KE seeks tariff hike of over Rs3 per unit
K-Electric (KE) has sought an increase of over Rs3 per unit in electricity tariff on account of fuel charges adjustment for July 2024.
In that regard, the National Electric Power Regulatory Authority (Nepra) held a public hearing on Thursday for KE customers. The private power utility requested recovery of Rs3.09 per kilowatt-hour (kWh) from consumers through electricity bills.
Many business leaders underlined the need for natural gas supply to KE, which would lead to a reduction in fuel charges adjustment.
Nepra had earlier announced that the hearing would discuss issues pertaining to the justification of fuel charges adjustment and whether KE followed the economic merit order while taking power supply from its plants and purchasing electricity from external sources.
At the hearing, Rehan Jawed, who represented the Korangi Association of Trade and Industry, praised KE for securing what he said was the lowest tariff in Pakistan's history for its renewable energy projects while setting a new benchmark.
However, he pointed out that if the government had embraced a similar competitive bidding process five or 10 years ago, the current energy crisis could have been averted.
He lamented the disparity between KE's fuel charges adjustment and similar requests of state-owned power distribution companies (DISCOs), which had widened significantly owing to changes in reference pricing and rebasing. "This is creating confusion among Karachi consumers."
Jawed argued that fuel charges adjustment of Rs3 per unit, sought by KE, meant that consumer bills would skyrocket, underscoring the unsustainable financial strain on industries.
The industrialist highlighted the impact of high electricity costs on the competitiveness of Karachi industries, saying that local industries had not been able to compete with their counterparts in Punjab due to soaring production costs.
He suggested that if fuel adjustment was fixed at Re1 per unit until the KE tariff was finalised, the rest could be covered through a government subsidy, which would provide some relief to consumers.
Jawed denounced the gas allocation policy, which added to the woes by diverting the gas meant for KE to captive power plants, leaving over 35,000 industrial consumers in Karachi high and dry.
Had the promised 130 million cubic feet of gas per day been given to KE, the fuel adjustment could have been negative Rs5 per unit, he claimed.
Tanveer Barry of the Karachi Chamber of Commerce and Industry echoed similar remarks as he voiced frustration over the discrimination faced by Karachi industries.
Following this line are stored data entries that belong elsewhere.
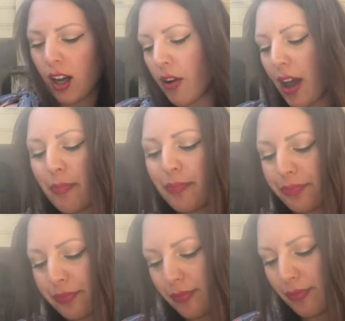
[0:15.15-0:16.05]
Okay,
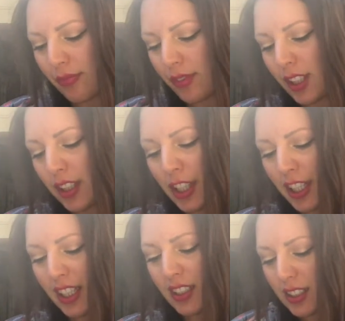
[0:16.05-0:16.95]

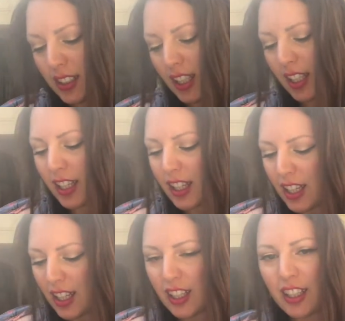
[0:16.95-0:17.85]
goodness.
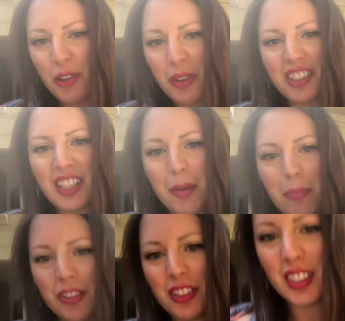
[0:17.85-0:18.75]
You know when the tape just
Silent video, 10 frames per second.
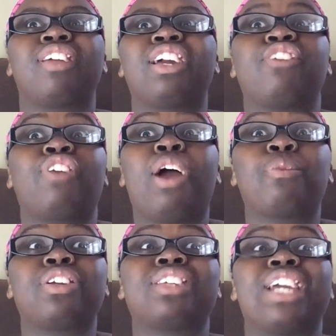Like, if I
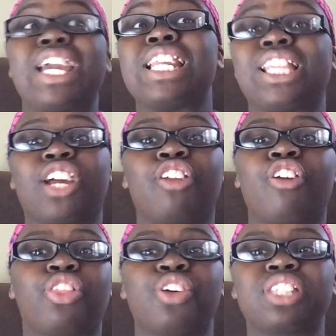were to say anything
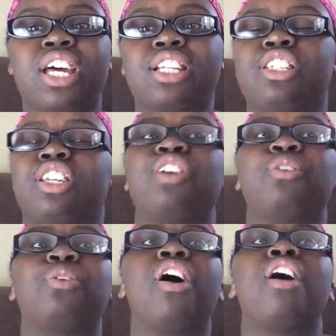along those lines to
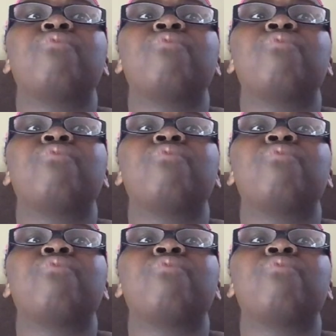you,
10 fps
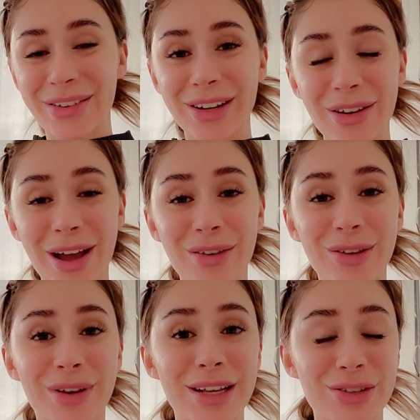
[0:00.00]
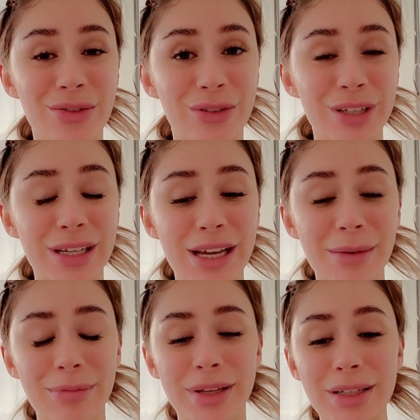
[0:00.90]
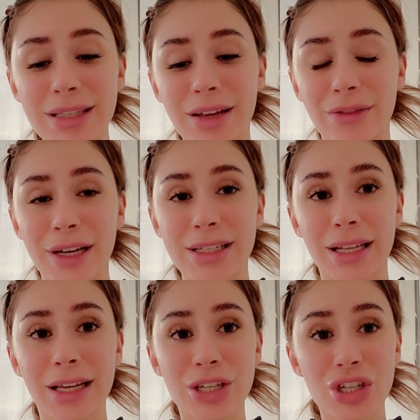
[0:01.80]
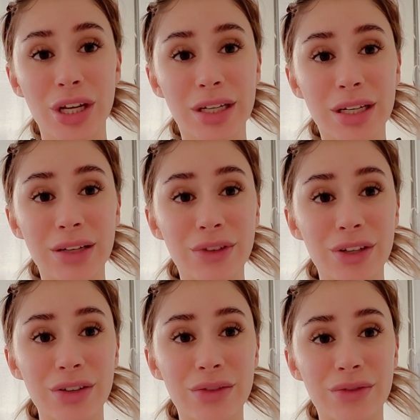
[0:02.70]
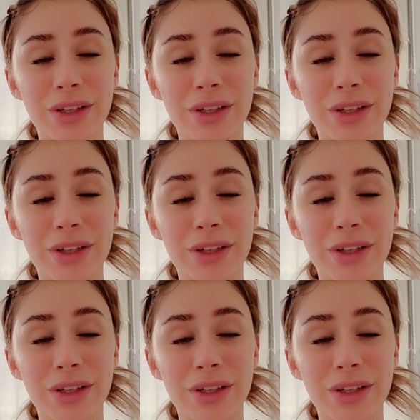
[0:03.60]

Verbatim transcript: I want to know how you guys are holding up in self-isolation and if you're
He noted that while DISCOs were seeking a negative fuel cost adjustment, KE was demanding an increase of Rs3 per unit, which would exacerbate financial trouble for the city businesses.
"Karachi is being treated as a stepchild," Barry remarked and highlighted delayed processing of net metering applications and the burden of fixed charges on idle industrial units.
He questioned why Karachi industries were being forced to pay surcharges on KE bills, despite having no connection to the reasons attributed to them.
He emphatically called for an end to "mistreatment" of Karachi's business community. "Cries of fairness and relief echo loudly from the heart of Pakistan's largest metropolis, which requires urgent action," he said.
In response to a question about the agreement between Sui Southern Gas Company and KE, company officials explained that the matter was being deliberated by both organisations. In the meantime, KE said, it was making timely payment of current bills for gas consumed in power generation.